Jan Y. Nilsson, l'un des plus grands poètes suédois aux ventes de recueils confidentielles, est retrouvé pendu sur le bateau de pêche sur lequel il vivait, après s'être laissé persuader par son éditeur d'écrire un polar politique où l'encre occuperait plus de place que le blanc du papier, tout en sauvant l'éditeur de la faillite. S'est-il suicidé, désespéré d'avoir livré son âme au diable, c'est à dire aux forces du marché en faisant litière de son intégrité esthétique et morale, alors qu'il a consacré toute sa vie à la poésie, pour rendre le monde visible ? le Commissaire Barck, mirlitonneur-amateur de vers, est appelé pour faire la lumière sur ce fait divers à l'excellent épilogue cynique.

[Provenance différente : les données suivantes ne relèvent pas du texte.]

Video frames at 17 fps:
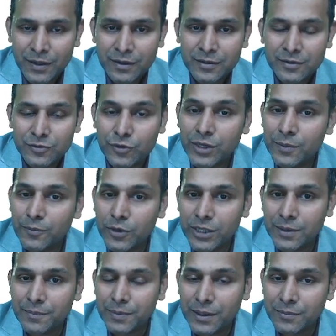Sodium
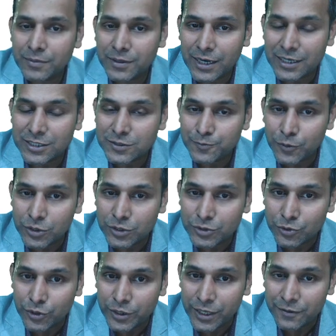potassium pump
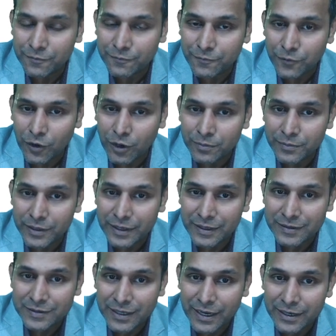transports sodium from
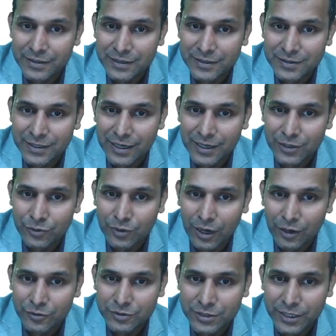inside the cell to
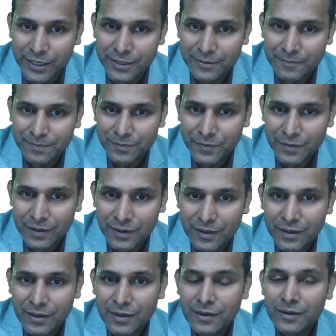outside,
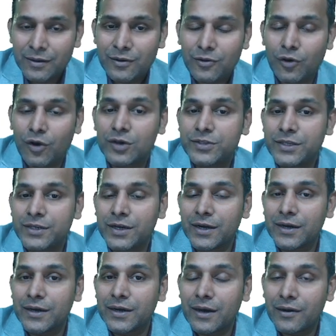causing
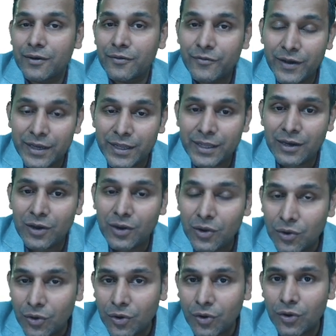a very
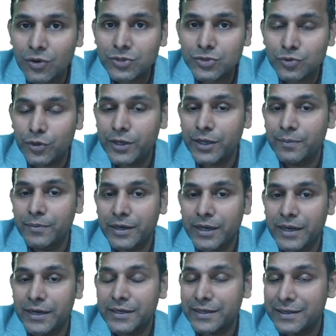low sodium
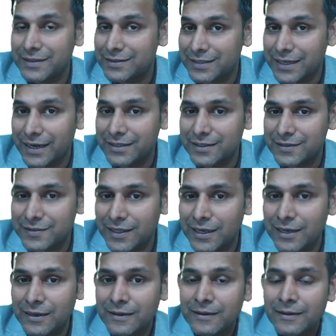gradient inside the cell.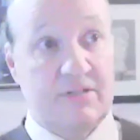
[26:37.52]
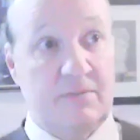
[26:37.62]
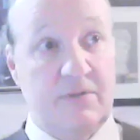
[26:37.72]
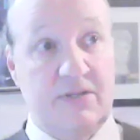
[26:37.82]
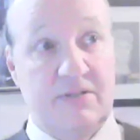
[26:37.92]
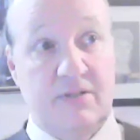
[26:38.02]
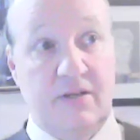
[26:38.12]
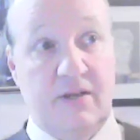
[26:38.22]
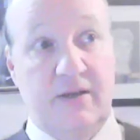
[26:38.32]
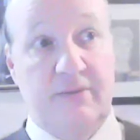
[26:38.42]
some of these
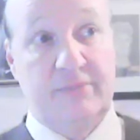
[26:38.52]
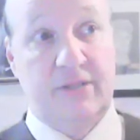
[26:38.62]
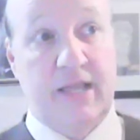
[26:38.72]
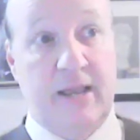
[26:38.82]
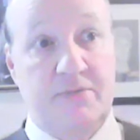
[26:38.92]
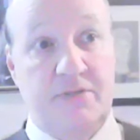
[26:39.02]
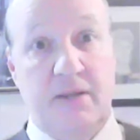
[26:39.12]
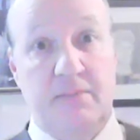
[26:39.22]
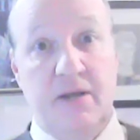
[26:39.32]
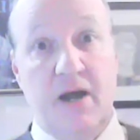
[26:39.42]
claims that
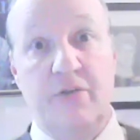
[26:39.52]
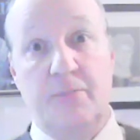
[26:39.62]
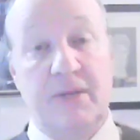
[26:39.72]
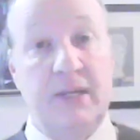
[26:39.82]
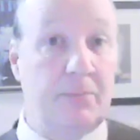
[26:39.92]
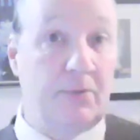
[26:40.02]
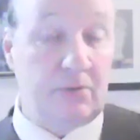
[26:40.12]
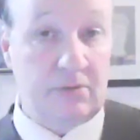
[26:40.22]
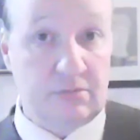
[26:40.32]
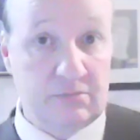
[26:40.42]
maybe other
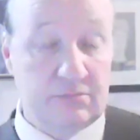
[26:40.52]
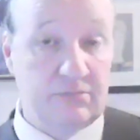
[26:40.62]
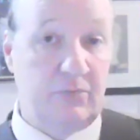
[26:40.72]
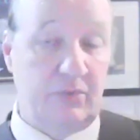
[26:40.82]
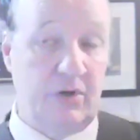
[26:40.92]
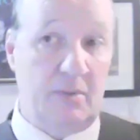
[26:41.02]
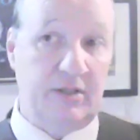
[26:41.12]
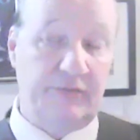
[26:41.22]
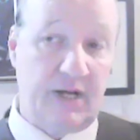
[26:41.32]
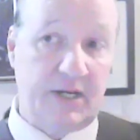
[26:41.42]
people? We know about
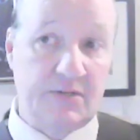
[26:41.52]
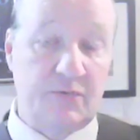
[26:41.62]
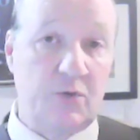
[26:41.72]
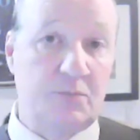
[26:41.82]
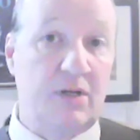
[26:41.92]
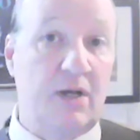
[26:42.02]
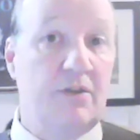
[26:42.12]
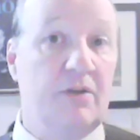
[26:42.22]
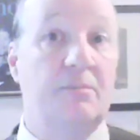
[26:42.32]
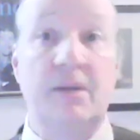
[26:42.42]
the Vikings, but
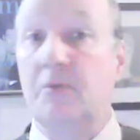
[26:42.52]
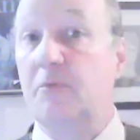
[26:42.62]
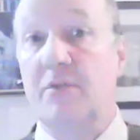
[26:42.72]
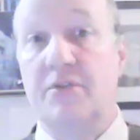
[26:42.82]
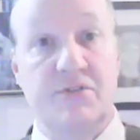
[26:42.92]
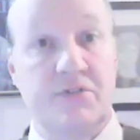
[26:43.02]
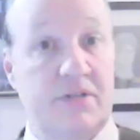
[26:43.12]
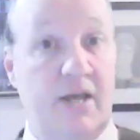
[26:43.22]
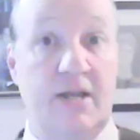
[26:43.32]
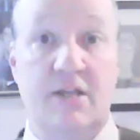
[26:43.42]
other people from other
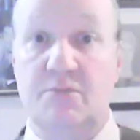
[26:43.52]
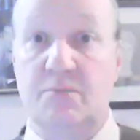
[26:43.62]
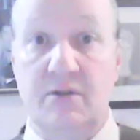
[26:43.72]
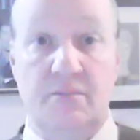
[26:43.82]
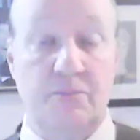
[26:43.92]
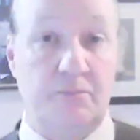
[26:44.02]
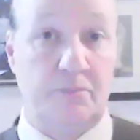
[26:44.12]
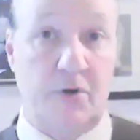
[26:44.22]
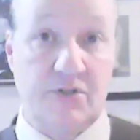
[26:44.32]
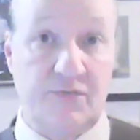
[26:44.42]
societies, from other
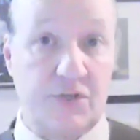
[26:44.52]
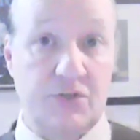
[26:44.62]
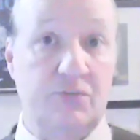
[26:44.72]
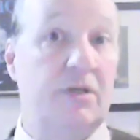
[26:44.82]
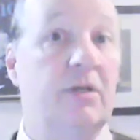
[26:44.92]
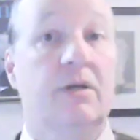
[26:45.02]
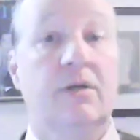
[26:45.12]
parts of history,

Avec un talent très sûr, un humour ravageur et une belle vigueur stylistique, Björn Larsson, professeur de français à l'université de Lund, spécialiste de Simone de Beauvoir, philosophe mais aussi marin expérimenté, attaque frontalement le snobisme des genres littéraires, donne un bon coup de pied dans la fourmilière de l'édition, et surtout règle son compte au polar suédois en pulvérisant ses stéréotypes : « Parfois il semblait, que l'écrivain suédois, pour être pris au sérieux, se devait de raconter sa jeunesse malheureuse. Meurtres, traumatismes infantiles, alcoolisme sous toutes ses formes, le tout pimenté d'une bonne dose d'angoisse», « On publie une quantité de polars chaque année en Suède. Il n'y aura bientôt plus personne pour écrire autre chose ». Selon l'auteur, son roman n'est pas une parodie mais un genre de polar, destiné à remédier à la trop grande place prise par le polar suédois, monoculture littéraire laissant imaginer à ses nombreux lecteurs que la Suède est gangrénée par le crime et la délinquance, et confisquant la notoriété de tous les autres auteurs, hors ce genre.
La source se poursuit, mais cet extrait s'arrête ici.